#ubuntu-arb 2013-01-14
<coolbhavi> hi dpm
<dpm> hey coolbhavi
<coolbhavi> in the app dev upload spec
<coolbhavi> what does make lintian check for = <= >= mean?
<coolbhavi> hey cwayne
<cwayne> heya coolbhavi, hows it goin?
<coolbhavi> its a festival here today. So a holiday
<coolbhavi> :)
<cwayne> coolbhavi: nice!
<coolbhavi> dpm, pm?
<dpm> coolbhavi, sure, go for it, don't need to ask for permission :)
<coolbhavi> :)
<PaoloRotolo> Hi all!
#ubuntu-arb 2013-01-15
<PaoloRotolo> Hi all!
#ubuntu-arb 2013-01-16
<coolbhavi> wendar, ping
<PaoloRotolo> Hi all!
#ubuntu-arb 2013-01-17
<mh0> Hiya. I've had a application "In review" for about 2 weeks now, I was wondering what a ETA could be for such apps?
<dpm> mh0, which app is it? Perhaps ajmitch or highvoltage can help?
<mh0> It's named "Clock"
<highvoltage> dpm: I could perhaps, I don't think I ahve arb rights back yet though (but should soon)
<dpm> highvoltage, yeah, but I was thinking in terms of reviewing it, not uploading it
<highvoltage> mh0: have a link for me?
<highvoltage> the name already sounds like it could be a problem if it's that generic, but I'll check in the package name itself
<mh0> https://myapps.developer.ubuntu.com/dev/apps/2016/
<highvoltage> mh0: ok, checking it now, it does seem like you'll have to change the name, though
<mh0> Yeah, kinda thought that
<mh0> I really should be more creative in terms of names.

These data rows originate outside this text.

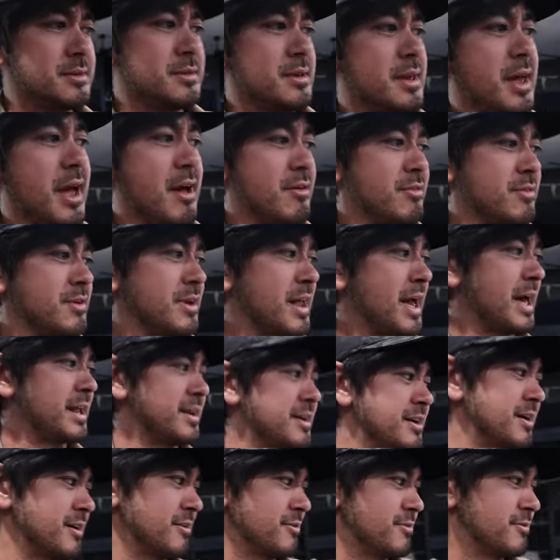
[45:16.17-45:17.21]
haven't had
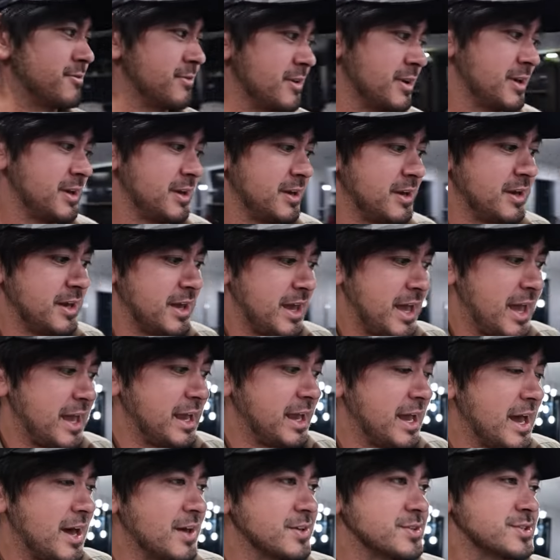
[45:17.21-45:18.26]
enough
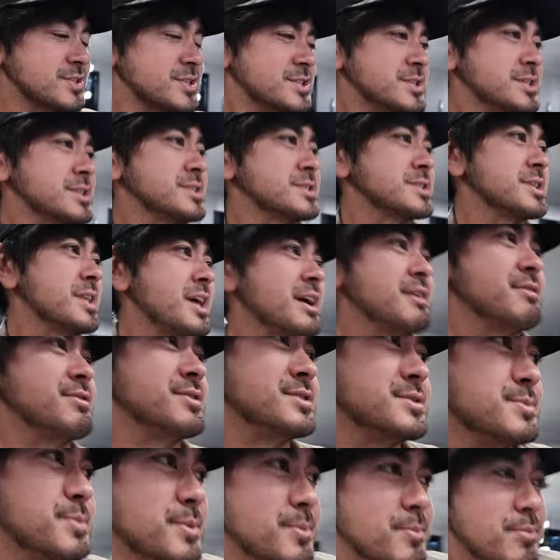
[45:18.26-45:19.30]
hangouts just because life
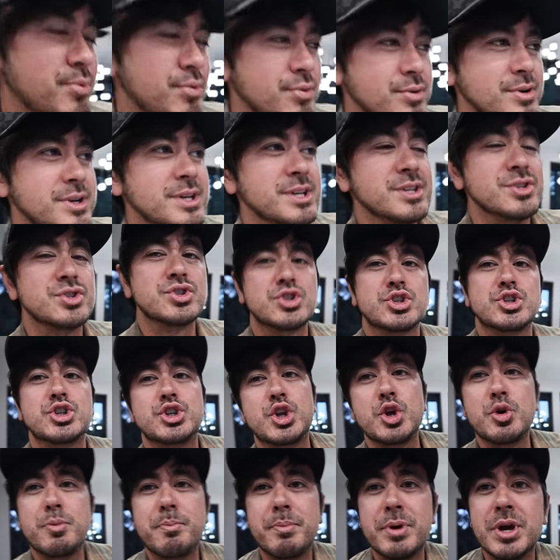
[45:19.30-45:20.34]
has been pretty
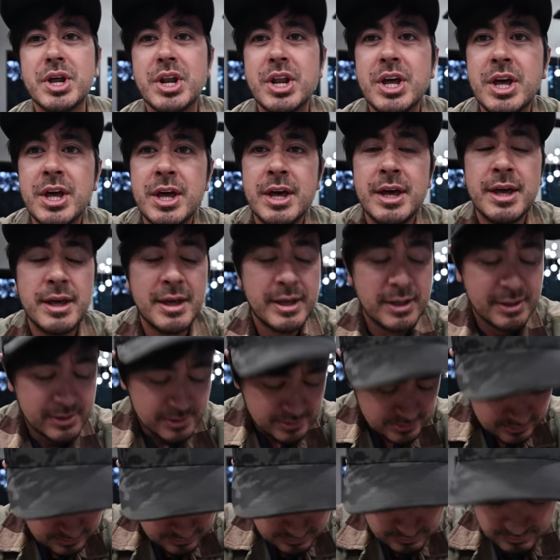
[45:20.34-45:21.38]
stupid
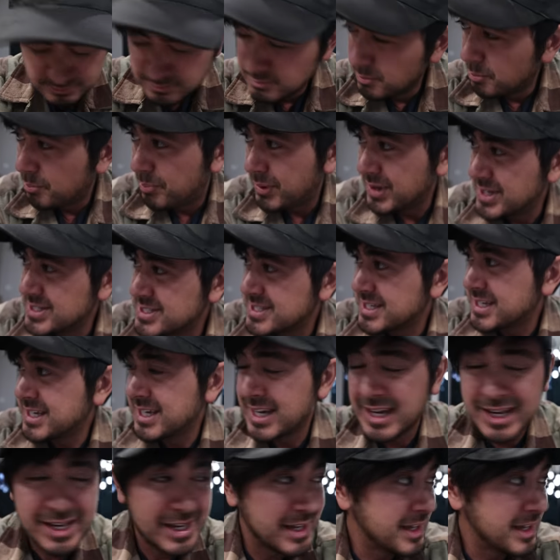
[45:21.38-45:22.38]
busy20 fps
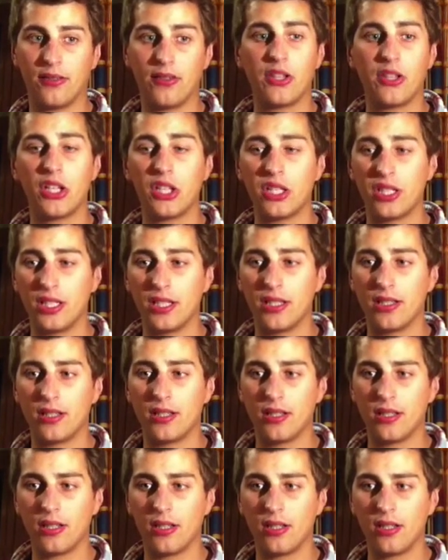32,
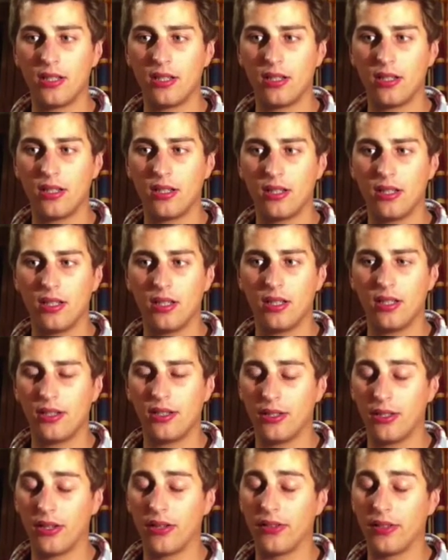
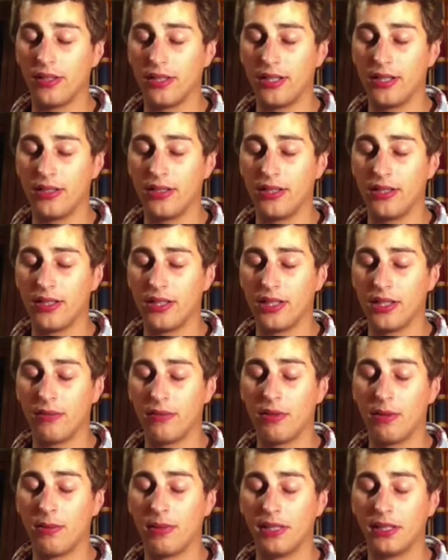it's not 32 inches, that's
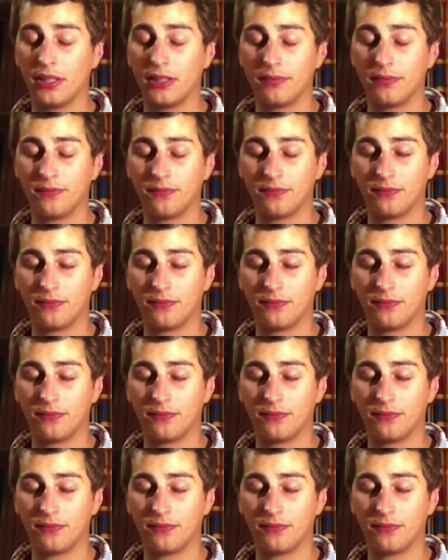rubbish.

<highvoltage> mh0: thinking of good, original names for things is really hard
<highvoltage> almost no one gets it right :)
<mh0> Indeed
<highvoltage> mh0: I ran the .deb I got in that zip file through lintian, it reported some problems worth addressing:
<highvoltage> E: clock: arch-independent-package-contains-binary-or-object opt/Clock/libffmpegsumo.so
<highvoltage> so "all" should probably be changed to "any" in the debian control file
<mh0> Right, okies
<mh0> Then re-upload?
<highvoltage> yep
<highvoltage> it's complaining about some spelling mistakes too. that's minor, but I suggest you run lintian too and then fix those for what it's worth
<highvoltage> mh0: does the clock play videos or something?
<highvoltage> mh0: there are embedded video codecs in there :)
<mh0> Hm, I'm sure its needed for node-webkit
<highvoltage> if it does indeed need them, then you need to depend on the codecs already in the archives and remove them from your package
<highvoltage> eek, it also contains openssl, zlib, libjpeg, libxml2, libpng, sqlite...
<highvoltage> you'll have to remove all of those and use the libraries already provided by Ubuntu
<highvoltage> mh0: ok, so running lintian on your package and working through the report it gives you will pretty much give you a lot of things worth fixing already
<mh0> Hm, I'll check more on how to package node-webkit apps for ubuntu
<mh0> if you could then put all of the fixes back to me I can have a look at them
<highvoltage> mh0: I'm afraid you'll have to fix them
<mh0> Yep, I understand that
#ubuntu-arb 2013-01-19
<coolbhavi> finally highvoltage is back on the ARB list
<coolbhavi> :)
<ajmitch> yay
<highvoltage> heh :)
<highvoltage> thanks for the welcome, coolbhavi
<coolbhavi> phew glad that you are back!
<highvoltage> there's a lot to be done. I think there are some ways we could put a bit more responsibilities on the submitters before submitting
<highvoltage> it would be nice if they could go through a checklist of basic things to check if it matches policy, at least
<highvoltage> then it could potentially get to a point where an app just takes 5 minutes before it's rejected or accepted
<highvoltage> and it should be either one of those (I know that's easier said than done :p)
<coolbhavi> yes :) thats one part but there should be a link to policy guidelines in myapps before the app developer submits his app
<coolbhavi> and thats one of the reasons behind the app dev spec I believe
<coolbhavi> or now that lintian is in place we could interface the same I think for now so that manual review gets less load
<highvoltage> yeah
<coolbhavi> I'll fire a quick post to the list then thanks!